No pictures, no extra lines: copy exactly from the line with "[0:07.00-0:08.00]" through the end of the entries.
- - - - -
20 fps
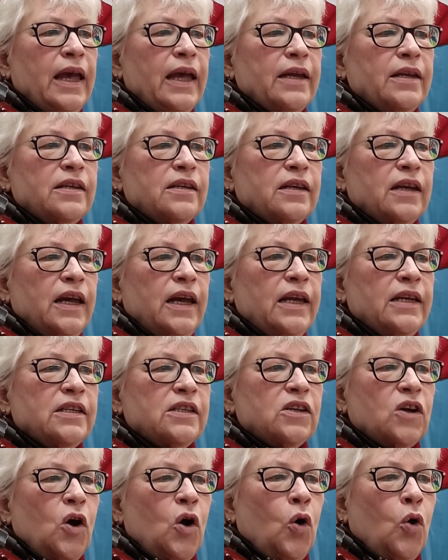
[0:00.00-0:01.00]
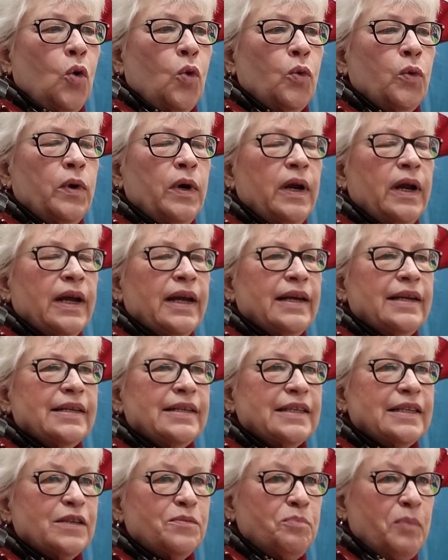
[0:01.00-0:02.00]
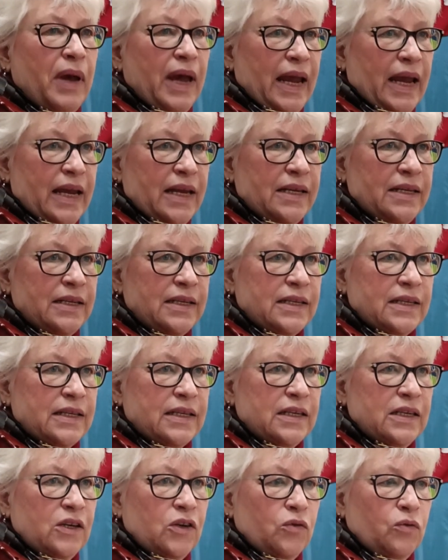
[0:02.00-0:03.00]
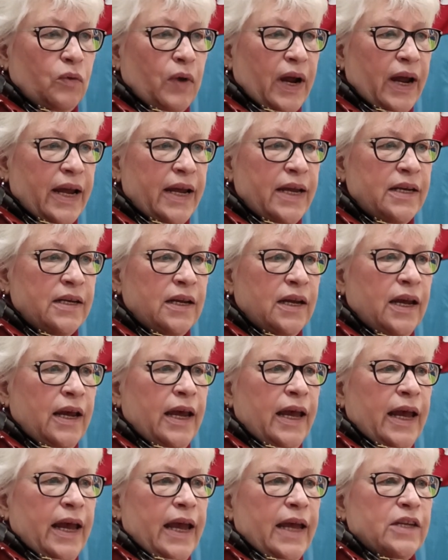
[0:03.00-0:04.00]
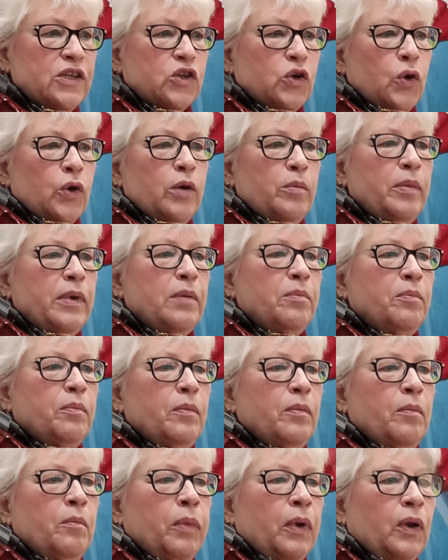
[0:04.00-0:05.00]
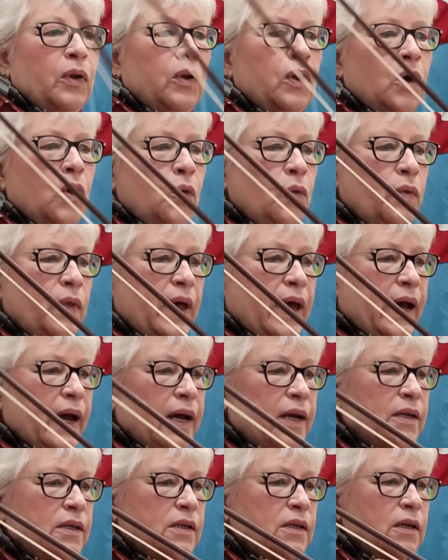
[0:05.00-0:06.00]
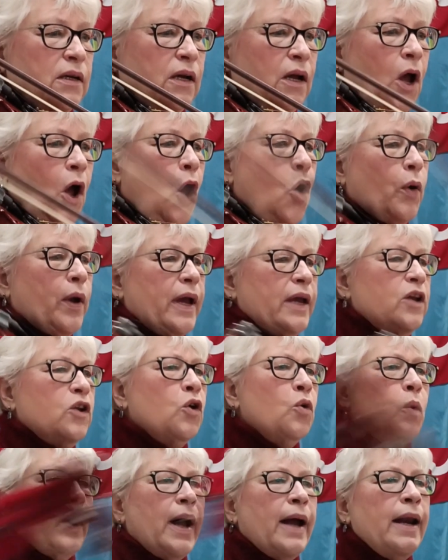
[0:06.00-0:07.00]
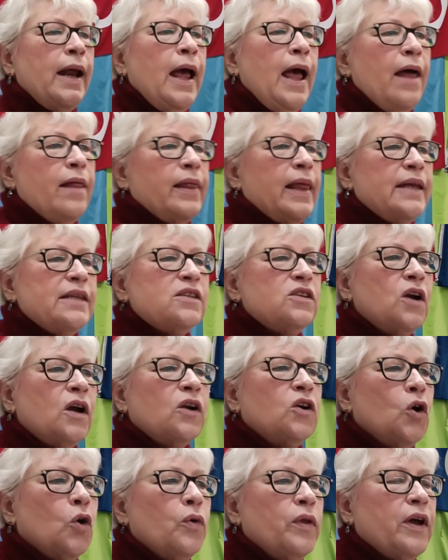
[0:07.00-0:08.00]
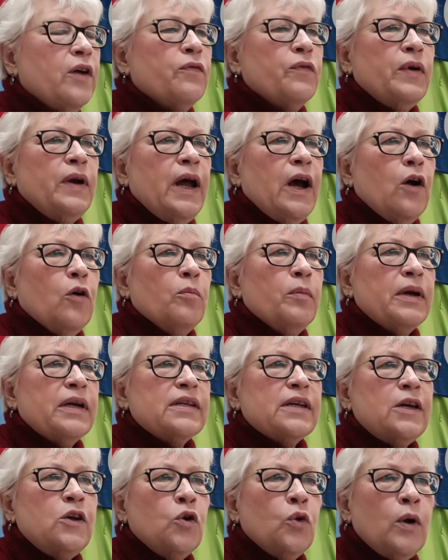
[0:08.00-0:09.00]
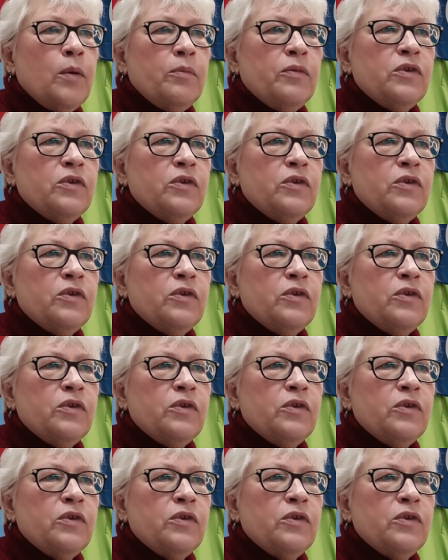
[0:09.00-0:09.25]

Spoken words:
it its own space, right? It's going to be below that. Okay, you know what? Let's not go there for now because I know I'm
- - - - -
| Solution for this task |
[0:07.00-0:08.00]
[0:08.00-0:09.00]
[0:09.00-0:09.25]

Spoken words:
it its own space, right? It's going to be below that. Okay, you know what? Let's not go there for now because I know I'm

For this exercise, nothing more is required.